• _Problem statement_:
Restate the following entries exactly. Keep the pictures out.

• _Data shown_:
____________
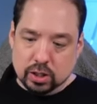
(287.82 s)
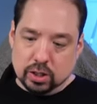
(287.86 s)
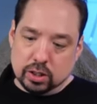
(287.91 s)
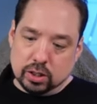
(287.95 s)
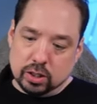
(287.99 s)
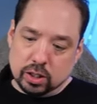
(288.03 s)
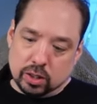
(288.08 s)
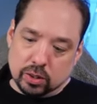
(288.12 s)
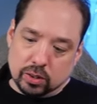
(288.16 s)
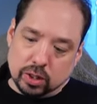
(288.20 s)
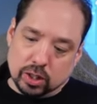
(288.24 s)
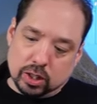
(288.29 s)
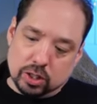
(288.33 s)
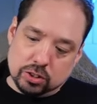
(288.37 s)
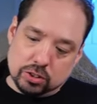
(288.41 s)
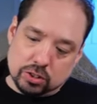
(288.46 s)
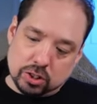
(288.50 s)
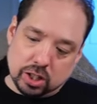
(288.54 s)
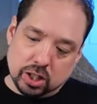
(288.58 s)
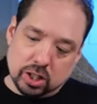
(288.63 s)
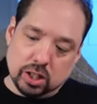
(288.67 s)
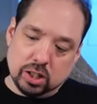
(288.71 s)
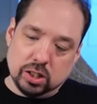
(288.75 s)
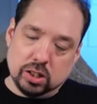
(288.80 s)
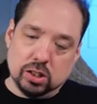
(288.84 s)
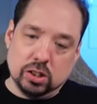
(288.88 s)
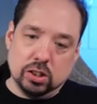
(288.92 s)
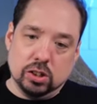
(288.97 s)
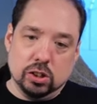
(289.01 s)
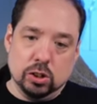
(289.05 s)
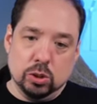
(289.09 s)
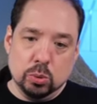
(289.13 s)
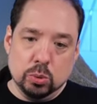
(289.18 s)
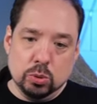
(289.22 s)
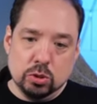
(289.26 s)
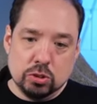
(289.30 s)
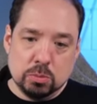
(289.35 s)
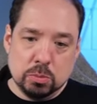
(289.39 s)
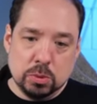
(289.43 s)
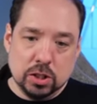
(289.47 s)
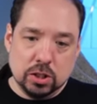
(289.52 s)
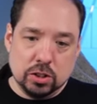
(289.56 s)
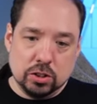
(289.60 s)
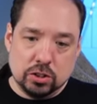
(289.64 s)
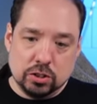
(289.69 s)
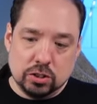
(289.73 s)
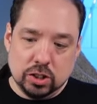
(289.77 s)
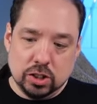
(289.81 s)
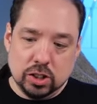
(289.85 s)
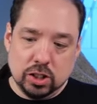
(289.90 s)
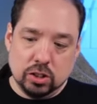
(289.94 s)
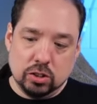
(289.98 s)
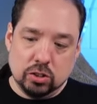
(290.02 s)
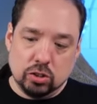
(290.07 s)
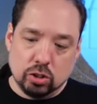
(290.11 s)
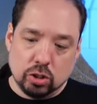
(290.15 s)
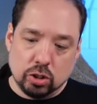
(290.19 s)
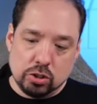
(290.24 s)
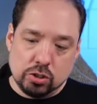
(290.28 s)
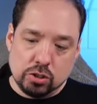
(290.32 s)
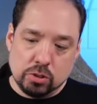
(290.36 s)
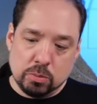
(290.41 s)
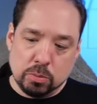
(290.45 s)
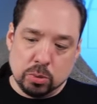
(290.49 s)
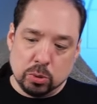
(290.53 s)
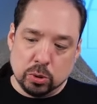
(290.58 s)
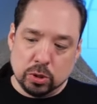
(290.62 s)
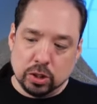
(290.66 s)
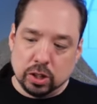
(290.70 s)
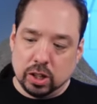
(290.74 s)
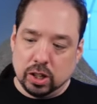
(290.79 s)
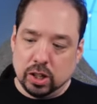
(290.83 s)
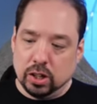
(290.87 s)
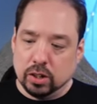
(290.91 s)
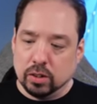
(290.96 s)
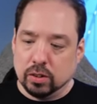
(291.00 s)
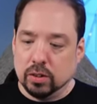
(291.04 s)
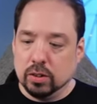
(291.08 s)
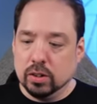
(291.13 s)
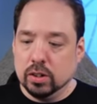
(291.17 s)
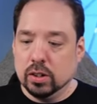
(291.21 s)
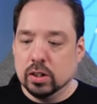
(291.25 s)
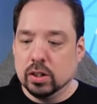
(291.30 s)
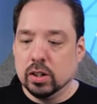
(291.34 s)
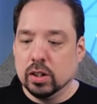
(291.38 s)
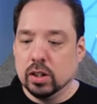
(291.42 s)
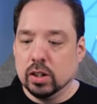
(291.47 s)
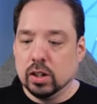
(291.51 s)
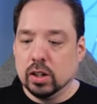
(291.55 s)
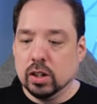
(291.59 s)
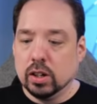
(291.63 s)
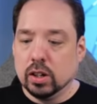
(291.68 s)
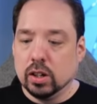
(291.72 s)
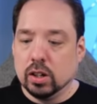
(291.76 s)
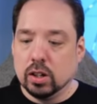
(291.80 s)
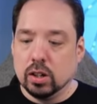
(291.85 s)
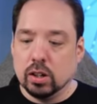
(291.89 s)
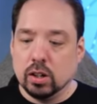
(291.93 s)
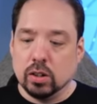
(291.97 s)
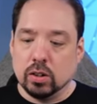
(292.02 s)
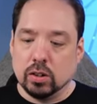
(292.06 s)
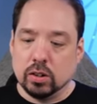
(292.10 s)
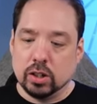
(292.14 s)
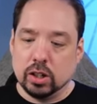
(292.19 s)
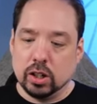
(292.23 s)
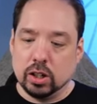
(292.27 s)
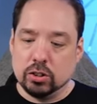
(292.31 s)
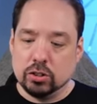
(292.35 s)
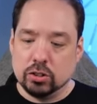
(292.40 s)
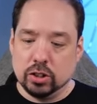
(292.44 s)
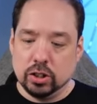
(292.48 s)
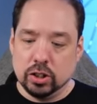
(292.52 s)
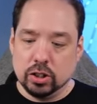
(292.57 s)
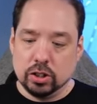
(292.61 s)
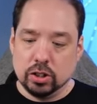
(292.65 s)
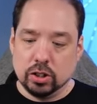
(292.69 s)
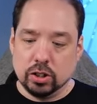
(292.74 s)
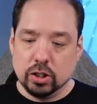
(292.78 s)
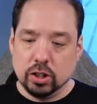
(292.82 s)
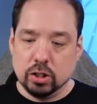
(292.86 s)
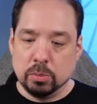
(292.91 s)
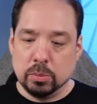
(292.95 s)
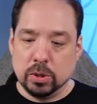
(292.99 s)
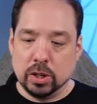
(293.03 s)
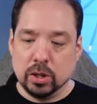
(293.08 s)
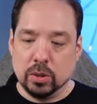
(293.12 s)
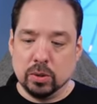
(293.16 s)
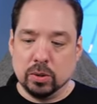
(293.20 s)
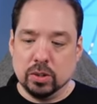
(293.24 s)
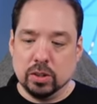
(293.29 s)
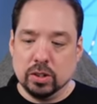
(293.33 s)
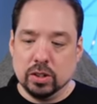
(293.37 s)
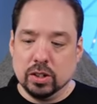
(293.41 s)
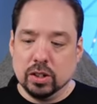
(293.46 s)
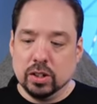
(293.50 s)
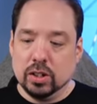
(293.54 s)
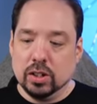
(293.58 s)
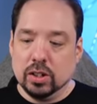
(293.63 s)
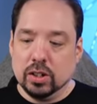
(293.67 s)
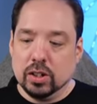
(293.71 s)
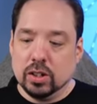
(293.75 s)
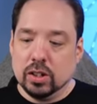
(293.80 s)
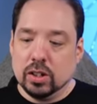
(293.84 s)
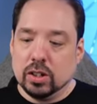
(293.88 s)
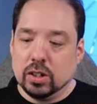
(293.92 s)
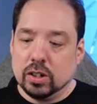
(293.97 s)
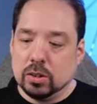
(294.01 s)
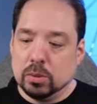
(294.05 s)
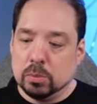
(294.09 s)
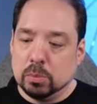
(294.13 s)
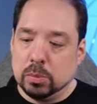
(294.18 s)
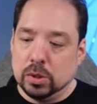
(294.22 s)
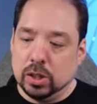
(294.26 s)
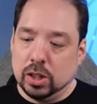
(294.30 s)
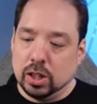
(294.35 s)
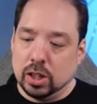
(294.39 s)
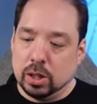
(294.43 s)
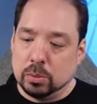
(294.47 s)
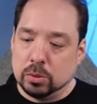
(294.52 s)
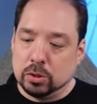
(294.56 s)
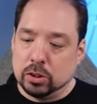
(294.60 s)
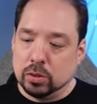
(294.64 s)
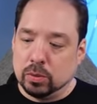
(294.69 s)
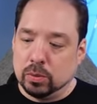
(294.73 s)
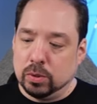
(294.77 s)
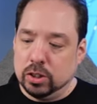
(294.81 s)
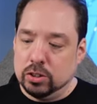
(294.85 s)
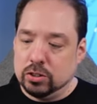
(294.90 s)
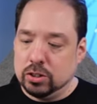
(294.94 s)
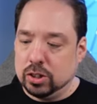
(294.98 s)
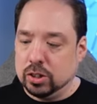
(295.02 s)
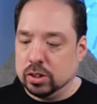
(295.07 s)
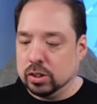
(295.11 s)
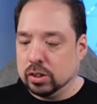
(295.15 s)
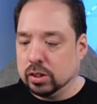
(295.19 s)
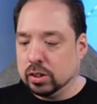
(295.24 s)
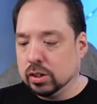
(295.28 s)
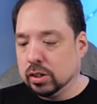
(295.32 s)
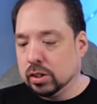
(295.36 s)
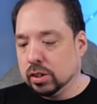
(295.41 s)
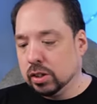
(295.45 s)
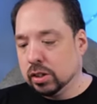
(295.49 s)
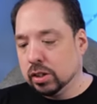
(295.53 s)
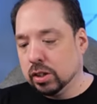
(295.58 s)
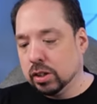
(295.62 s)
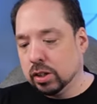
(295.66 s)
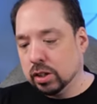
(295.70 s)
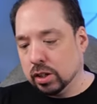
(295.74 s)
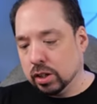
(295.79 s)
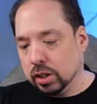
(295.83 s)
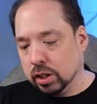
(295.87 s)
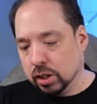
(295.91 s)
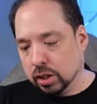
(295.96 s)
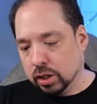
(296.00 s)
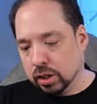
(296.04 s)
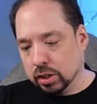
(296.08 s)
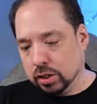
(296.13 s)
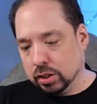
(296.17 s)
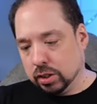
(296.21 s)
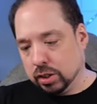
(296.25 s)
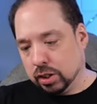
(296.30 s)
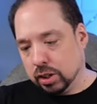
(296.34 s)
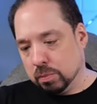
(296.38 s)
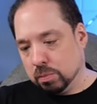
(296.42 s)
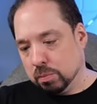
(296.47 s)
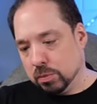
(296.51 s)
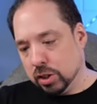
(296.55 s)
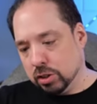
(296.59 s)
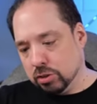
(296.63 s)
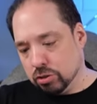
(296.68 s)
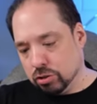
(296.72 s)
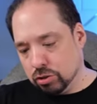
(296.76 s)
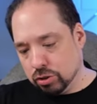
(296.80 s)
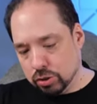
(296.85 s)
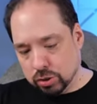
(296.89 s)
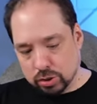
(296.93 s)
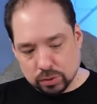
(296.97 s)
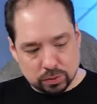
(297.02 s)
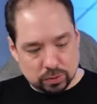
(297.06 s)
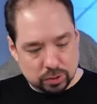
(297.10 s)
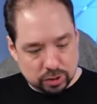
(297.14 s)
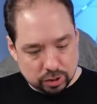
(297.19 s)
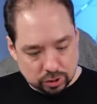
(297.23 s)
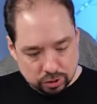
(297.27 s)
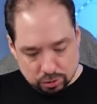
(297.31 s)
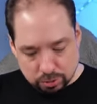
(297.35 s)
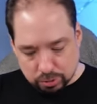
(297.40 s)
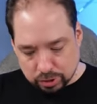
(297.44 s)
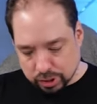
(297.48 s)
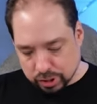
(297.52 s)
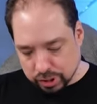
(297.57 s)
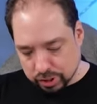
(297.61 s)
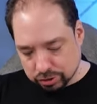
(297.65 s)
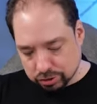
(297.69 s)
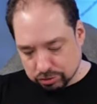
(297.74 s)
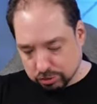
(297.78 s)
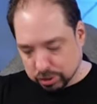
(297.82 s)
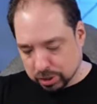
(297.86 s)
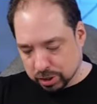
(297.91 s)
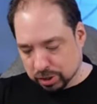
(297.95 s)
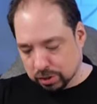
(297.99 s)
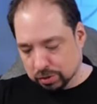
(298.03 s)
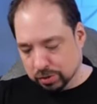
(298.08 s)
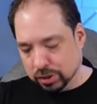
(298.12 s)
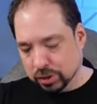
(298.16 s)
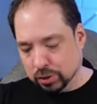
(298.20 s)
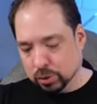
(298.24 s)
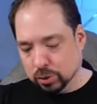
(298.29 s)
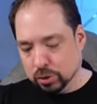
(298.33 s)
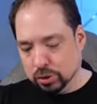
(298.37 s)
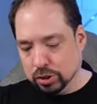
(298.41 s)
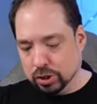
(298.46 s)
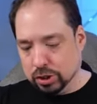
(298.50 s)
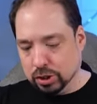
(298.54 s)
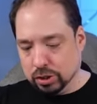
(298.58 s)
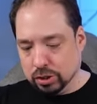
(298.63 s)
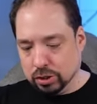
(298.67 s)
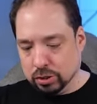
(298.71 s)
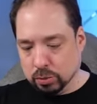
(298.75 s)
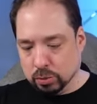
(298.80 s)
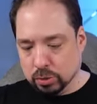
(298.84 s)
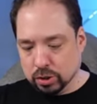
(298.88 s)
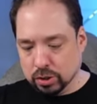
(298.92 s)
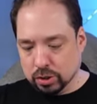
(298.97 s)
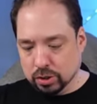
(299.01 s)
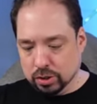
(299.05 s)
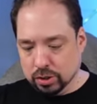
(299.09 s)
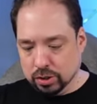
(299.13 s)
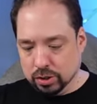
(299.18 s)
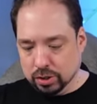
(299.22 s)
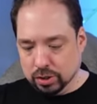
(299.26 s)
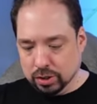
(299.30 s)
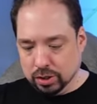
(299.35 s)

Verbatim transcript: There is a USB-C charging port here. Oh, and I actually thought about... being able to reach it, and I'm not sure if this one has a battery or the other one.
____________
• _Response to this task_:
(287.82 s)
(287.86 s)
(287.91 s)
(287.95 s)
(287.99 s)
(288.03 s)
(288.08 s)
(288.12 s)
(288.16 s)
(288.20 s)
(288.24 s)
(288.29 s)
(288.33 s)
(288.37 s)
(288.41 s)
(288.46 s)
(288.50 s)
(288.54 s)
(288.58 s)
(288.63 s)
(288.67 s)
(288.71 s)
(288.75 s)
(288.80 s)
(288.84 s)
(288.88 s)
(288.92 s)
(288.97 s)
(289.01 s)
(289.05 s)
(289.09 s)
(289.13 s)
(289.18 s)
(289.22 s)
(289.26 s)
(289.30 s)
(289.35 s)
(289.39 s)
(289.43 s)
(289.47 s)
(289.52 s)
(289.56 s)
(289.60 s)
(289.64 s)
(289.69 s)
(289.73 s)
(289.77 s)
(289.81 s)
(289.85 s)
(289.90 s)
(289.94 s)
(289.98 s)
(290.02 s)
(290.07 s)
(290.11 s)
(290.15 s)
(290.19 s)
(290.24 s)
(290.28 s)
(290.32 s)
(290.36 s)
(290.41 s)
(290.45 s)
(290.49 s)
(290.53 s)
(290.58 s)
(290.62 s)
(290.66 s)
(290.70 s)
(290.74 s)
(290.79 s)
(290.83 s)
(290.87 s)
(290.91 s)
(290.96 s)
(291.00 s)
(291.04 s)
(291.08 s)
(291.13 s)
(291.17 s)
(291.21 s)
(291.25 s)
(291.30 s)
(291.34 s)
(291.38 s)
(291.42 s)
(291.47 s)
(291.51 s)
(291.55 s)
(291.59 s)
(291.63 s)
(291.68 s)
(291.72 s)
(291.76 s)
(291.80 s)
(291.85 s)
(291.89 s)
(291.93 s)
(291.97 s)
(292.02 s)
(292.06 s)
(292.10 s)
(292.14 s)
(292.19 s)
(292.23 s)
(292.27 s)
(292.31 s)
(292.35 s)
(292.40 s)
(292.44 s)
(292.48 s)
(292.52 s)
(292.57 s)
(292.61 s)
(292.65 s)
(292.69 s)
(292.74 s)
(292.78 s)
(292.82 s)
(292.86 s)
(292.91 s)
(292.95 s)
(292.99 s)
(293.03 s)
(293.08 s)
(293.12 s)
(293.16 s)
(293.20 s)
(293.24 s)
(293.29 s)
(293.33 s)
(293.37 s)
(293.41 s)
(293.46 s)
(293.50 s)
(293.54 s)
(293.58 s)
(293.63 s)
(293.67 s)
(293.71 s)
(293.75 s)
(293.80 s)
(293.84 s)
(293.88 s)
(293.92 s)
(293.97 s)
(294.01 s)
(294.05 s)
(294.09 s)
(294.13 s)
(294.18 s)
(294.22 s)
(294.26 s)
(294.30 s)
(294.35 s)
(294.39 s)
(294.43 s)
(294.47 s)
(294.52 s)
(294.56 s)
(294.60 s)
(294.64 s)
(294.69 s)
(294.73 s)
(294.77 s)
(294.81 s)
(294.85 s)
(294.90 s)
(294.94 s)
(294.98 s)
(295.02 s)
(295.07 s)
(295.11 s)
(295.15 s)
(295.19 s)
(295.24 s)
(295.28 s)
(295.32 s)
(295.36 s)
(295.41 s)
(295.45 s)
(295.49 s)
(295.53 s)
(295.58 s)
(295.62 s)
(295.66 s)
(295.70 s)
(295.74 s)
(295.79 s)
(295.83 s)
(295.87 s)
(295.91 s)
(295.96 s)
(296.00 s)
(296.04 s)
(296.08 s)
(296.13 s)
(296.17 s)
(296.21 s)
(296.25 s)
(296.30 s)
(296.34 s)
(296.38 s)
(296.42 s)
(296.47 s)
(296.51 s)
(296.55 s)
(296.59 s)
(296.63 s)
(296.68 s)
(296.72 s)
(296.76 s)
(296.80 s)
(296.85 s)
(296.89 s)
(296.93 s)
(296.97 s)
(297.02 s)
(297.06 s)
(297.10 s)
(297.14 s)
(297.19 s)
(297.23 s)
(297.27 s)
(297.31 s)
(297.35 s)
(297.40 s)
(297.44 s)
(297.48 s)
(297.52 s)
(297.57 s)
(297.61 s)
(297.65 s)
(297.69 s)
(297.74 s)
(297.78 s)
(297.82 s)
(297.86 s)
(297.91 s)
(297.95 s)
(297.99 s)
(298.03 s)
(298.08 s)
(298.12 s)
(298.16 s)
(298.20 s)
(298.24 s)
(298.29 s)
(298.33 s)
(298.37 s)
(298.41 s)
(298.46 s)
(298.50 s)
(298.54 s)
(298.58 s)
(298.63 s)
(298.67 s)
(298.71 s)
(298.75 s)
(298.80 s)
(298.84 s)
(298.88 s)
(298.92 s)
(298.97 s)
(299.01 s)
(299.05 s)
(299.09 s)
(299.13 s)
(299.18 s)
(299.22 s)
(299.26 s)
(299.30 s)
(299.35 s)

Verbatim transcript: There is a USB-C charging port here. Oh, and I actually thought about... being able to reach it, and I'm not sure if this one has a battery or the other one.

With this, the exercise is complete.